The summative assessment is the written examination at the end of the module. This gives students the opportunity to demonstrate their overall achievement of learning outcomes. It also allows them to give evidence of the higher levels of knowledge and understanding required for above average marks.
The examination paper has two sections of equal weight. Section A contains a number of compulsory questions of variable length but normally short. Section B has a choice of two from three equally weighted questions.
Assessment Breakdown
Type | % | Title | Duration(hrs) |
---|---|---|---|
Exam - Spring Semester | 100 | Statistical Inference | 2 |
Syllabus content
- Sampling Distributions
- To be able to create sampling distributions of the sample mean, variance, median, maximum, etc., for small samples drawn with replacement from a population.

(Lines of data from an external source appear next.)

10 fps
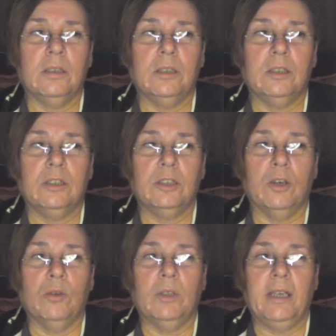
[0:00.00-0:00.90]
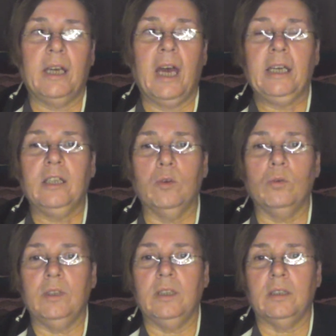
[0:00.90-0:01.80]
So, like, I can
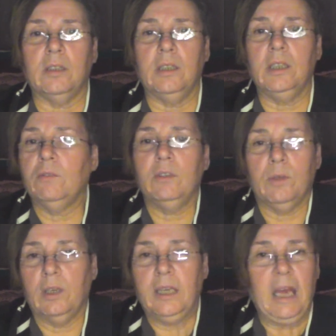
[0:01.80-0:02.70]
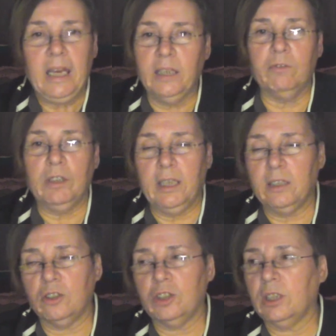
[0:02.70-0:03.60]
only, even in any
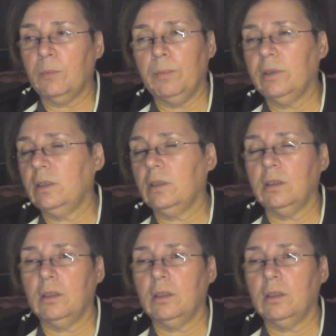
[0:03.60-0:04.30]
relationship, and,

- Specific Distributional Results
- Students should be able to state the Central Limit Theorem, and derive and use properties of some important distributions.
- Confidence Intervals
- Students should be able to derive and use confidence intervals for means (and their differences), variances (and their ratios).
- Hypothesis Testing
- Students should be able to understand the concept of hypothesis testing and, in particular, the meaning of Type I error, Type II error and the p-value of a test. Significance testing should be restricted to the binomial, Poisson and normal distributions. This will include the study of one-way ANOVA.
- Chi-Square Tests
- Students should be able to perform a Chi-square goodness of fit test and be able to test for independence using contingency tables.
- Simple Linear Regression
- Students should be able to fit a straight line to experimental data, and perform inferences on this fit.
Essential Reading and Resource List
Not applicable.
Background Reading and Resource List
Grimmett, G. and Stirzaker, D. 2001. Probability and random processes. 3rd ed. OUP
Hogg, R. and Tanis, E. 2014. Probability and statistical inference. 9th ed. Pearson.